There are big action sequences; for example the train wreck, that comes very early on in the movie, is magnificently spectacular. However after this impressive devastation, the thrills are of a much smaller scale and Abrams wisely leaves all the massive carnage until the climax. And so for the majority of the film, instead we have a proper story, packed with suspense, drama and some good laughs too. But as well as the thrills and a decent pace, Super 8 has bags of emotion to touch the heart - it may be sentimental but it never tips into the cloying saccharine syrup that rots a film's teeth.
And this is pulled off not just with good scripting and direction, but some very fine performances. Not only are the kids likeable rather than bratty, but the acting talent displayed by Courtney and Fanning is highly impressive. In particular, the complex and powerful performance Elle Fanning gives not only eclipses her more famous sister but outshines the acting not only in other blockbusters but in many an arthouse and indie movie too.

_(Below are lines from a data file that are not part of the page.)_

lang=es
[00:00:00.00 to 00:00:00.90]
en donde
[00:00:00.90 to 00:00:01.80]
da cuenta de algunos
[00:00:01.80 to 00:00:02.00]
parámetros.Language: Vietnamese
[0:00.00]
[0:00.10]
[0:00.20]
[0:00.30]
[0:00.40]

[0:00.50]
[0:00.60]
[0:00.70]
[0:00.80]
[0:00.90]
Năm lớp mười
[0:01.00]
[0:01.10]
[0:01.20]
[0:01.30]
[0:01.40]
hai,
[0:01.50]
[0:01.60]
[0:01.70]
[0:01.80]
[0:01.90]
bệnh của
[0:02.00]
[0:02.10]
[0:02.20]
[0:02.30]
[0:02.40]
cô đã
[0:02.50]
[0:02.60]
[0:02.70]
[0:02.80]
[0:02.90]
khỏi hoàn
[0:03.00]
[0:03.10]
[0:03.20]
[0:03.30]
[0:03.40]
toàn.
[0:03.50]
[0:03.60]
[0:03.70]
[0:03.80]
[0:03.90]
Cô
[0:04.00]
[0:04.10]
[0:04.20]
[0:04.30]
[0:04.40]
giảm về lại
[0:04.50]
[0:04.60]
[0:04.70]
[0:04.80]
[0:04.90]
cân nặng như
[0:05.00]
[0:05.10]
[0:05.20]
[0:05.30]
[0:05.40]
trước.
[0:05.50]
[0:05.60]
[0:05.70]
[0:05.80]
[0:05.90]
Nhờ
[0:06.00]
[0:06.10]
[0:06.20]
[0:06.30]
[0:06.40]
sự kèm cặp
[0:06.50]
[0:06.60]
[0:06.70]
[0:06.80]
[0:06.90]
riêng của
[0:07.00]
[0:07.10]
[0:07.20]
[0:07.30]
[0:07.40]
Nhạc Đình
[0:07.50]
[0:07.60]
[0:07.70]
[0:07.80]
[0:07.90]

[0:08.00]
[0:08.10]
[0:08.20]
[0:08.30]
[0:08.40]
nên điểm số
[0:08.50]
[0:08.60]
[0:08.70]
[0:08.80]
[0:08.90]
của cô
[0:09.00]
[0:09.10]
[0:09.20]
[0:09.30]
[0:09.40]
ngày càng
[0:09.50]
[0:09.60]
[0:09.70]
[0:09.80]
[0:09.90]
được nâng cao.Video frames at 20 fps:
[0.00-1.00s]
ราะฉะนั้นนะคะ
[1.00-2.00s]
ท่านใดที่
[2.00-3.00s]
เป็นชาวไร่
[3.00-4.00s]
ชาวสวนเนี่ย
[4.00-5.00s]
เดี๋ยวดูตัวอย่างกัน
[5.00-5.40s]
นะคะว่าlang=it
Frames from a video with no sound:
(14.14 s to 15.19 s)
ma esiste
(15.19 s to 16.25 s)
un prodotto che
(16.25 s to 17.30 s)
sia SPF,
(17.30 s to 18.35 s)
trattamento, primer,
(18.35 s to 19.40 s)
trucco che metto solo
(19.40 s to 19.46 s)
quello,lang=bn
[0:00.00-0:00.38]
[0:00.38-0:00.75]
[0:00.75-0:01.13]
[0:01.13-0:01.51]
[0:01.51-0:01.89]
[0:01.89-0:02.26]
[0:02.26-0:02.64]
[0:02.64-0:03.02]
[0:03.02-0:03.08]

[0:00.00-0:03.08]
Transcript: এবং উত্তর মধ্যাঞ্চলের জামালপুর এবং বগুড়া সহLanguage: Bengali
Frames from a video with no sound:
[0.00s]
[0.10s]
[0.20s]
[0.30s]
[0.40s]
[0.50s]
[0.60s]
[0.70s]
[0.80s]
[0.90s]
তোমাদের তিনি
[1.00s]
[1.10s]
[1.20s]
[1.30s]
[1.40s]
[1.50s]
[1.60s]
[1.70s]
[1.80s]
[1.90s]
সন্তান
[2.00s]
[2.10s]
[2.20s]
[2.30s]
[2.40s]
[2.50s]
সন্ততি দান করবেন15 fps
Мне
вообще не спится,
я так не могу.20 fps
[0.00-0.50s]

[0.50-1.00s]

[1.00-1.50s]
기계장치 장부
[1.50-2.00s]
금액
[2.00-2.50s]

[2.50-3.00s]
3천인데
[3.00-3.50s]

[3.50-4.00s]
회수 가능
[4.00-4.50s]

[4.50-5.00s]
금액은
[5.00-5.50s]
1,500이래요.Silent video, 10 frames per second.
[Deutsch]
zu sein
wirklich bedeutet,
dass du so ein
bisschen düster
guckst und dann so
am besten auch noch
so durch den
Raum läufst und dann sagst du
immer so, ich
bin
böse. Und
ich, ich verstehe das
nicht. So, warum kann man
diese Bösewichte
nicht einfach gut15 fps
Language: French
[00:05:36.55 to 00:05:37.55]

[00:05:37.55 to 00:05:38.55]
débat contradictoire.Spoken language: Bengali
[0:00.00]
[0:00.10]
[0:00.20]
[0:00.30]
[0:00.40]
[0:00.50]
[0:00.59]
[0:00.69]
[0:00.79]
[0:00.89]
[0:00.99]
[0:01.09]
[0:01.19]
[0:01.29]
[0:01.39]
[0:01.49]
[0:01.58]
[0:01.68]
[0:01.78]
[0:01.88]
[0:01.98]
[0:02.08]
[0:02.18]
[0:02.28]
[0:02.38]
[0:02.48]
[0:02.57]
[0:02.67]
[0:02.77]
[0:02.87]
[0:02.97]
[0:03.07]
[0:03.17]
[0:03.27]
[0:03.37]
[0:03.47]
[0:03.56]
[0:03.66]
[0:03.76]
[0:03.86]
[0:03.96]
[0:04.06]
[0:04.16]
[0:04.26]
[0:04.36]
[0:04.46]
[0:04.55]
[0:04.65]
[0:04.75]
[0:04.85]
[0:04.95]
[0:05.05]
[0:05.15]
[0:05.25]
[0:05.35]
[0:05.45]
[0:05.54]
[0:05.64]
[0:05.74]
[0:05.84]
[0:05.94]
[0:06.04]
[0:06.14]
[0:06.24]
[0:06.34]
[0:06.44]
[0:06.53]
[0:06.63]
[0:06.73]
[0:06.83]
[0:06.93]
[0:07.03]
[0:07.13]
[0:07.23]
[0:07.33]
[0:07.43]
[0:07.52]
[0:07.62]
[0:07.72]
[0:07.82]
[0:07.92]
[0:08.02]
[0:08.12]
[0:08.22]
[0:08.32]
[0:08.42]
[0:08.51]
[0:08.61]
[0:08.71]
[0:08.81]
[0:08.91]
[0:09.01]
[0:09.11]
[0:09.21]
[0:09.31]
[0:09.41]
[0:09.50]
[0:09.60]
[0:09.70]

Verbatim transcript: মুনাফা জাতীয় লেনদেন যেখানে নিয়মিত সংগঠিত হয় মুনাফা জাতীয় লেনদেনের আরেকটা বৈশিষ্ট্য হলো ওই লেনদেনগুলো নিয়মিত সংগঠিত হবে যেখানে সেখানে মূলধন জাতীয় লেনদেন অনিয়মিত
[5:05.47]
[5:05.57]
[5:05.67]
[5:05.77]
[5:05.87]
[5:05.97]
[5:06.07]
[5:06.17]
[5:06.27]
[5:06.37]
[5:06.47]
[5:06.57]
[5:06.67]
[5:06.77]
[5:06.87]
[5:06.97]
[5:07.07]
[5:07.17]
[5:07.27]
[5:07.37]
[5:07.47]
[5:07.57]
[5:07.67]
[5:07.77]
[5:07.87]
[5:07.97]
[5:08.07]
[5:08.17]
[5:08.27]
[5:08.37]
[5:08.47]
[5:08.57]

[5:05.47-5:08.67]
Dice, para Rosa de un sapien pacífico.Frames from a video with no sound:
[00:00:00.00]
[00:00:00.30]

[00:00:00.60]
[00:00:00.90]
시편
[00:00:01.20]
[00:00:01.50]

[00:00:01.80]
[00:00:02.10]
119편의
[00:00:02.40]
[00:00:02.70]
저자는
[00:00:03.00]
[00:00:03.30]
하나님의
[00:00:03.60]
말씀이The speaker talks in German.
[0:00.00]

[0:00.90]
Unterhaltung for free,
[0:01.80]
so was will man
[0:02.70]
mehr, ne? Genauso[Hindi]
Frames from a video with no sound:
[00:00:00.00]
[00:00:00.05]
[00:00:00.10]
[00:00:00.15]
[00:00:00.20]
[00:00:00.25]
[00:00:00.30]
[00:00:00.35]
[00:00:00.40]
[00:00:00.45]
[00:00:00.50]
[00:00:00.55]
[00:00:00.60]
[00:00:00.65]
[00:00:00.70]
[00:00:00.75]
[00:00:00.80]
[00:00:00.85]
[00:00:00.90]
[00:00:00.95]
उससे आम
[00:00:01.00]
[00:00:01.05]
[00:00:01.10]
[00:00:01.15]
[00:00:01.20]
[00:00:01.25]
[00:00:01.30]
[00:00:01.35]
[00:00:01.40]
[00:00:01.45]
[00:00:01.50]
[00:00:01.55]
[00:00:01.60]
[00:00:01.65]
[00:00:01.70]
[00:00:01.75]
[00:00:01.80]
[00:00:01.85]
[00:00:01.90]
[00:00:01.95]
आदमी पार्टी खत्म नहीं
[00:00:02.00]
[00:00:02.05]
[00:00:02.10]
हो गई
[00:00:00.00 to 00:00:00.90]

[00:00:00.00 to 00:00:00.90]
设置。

The great irony of Super 8, is that while Abrams has been served a good deal of flack for mimicking Spielberg, because it delivers some real emotion power rather than overly sweet contrived confections to attempt to warm the heart, he's actually makes a better job of the material than his elder would. For there's in many of the most emotional scenes there's a rawness and darkness that Spielberg would overly balance with sweetness and light. And yet, it is in the action and scifi departments which are Abram's metier that he slightly fumbles.
However the strengths do considerably outweigh the weaknesses. Despite the *ahem* gremlins in the final act, I gasped, I laughed and, to complete the cliché, yes, I damn near well cried too. It may not be perfect but I had so much fun, I am considering a second visit to see it. And to put things in the broader context, too many blockbusters can only offer fumbled plots riddled with holes they hope to fill with a torrent of equally mishandled effects work set-pieces. So then to receive a movie like Super 8 whose story telling places the human drama rather than mindless CGI and explosions at its heart is something to celebrate.
Also if you do go - and I would recommend you do - be sure to stick around for the credits, when in a lovely touch they show the movie the kids made.
1 comment:
Great review. Wasn't as overstruck as you but definitely a thoroughly well thought out article... you're really good at this stuff! Love it!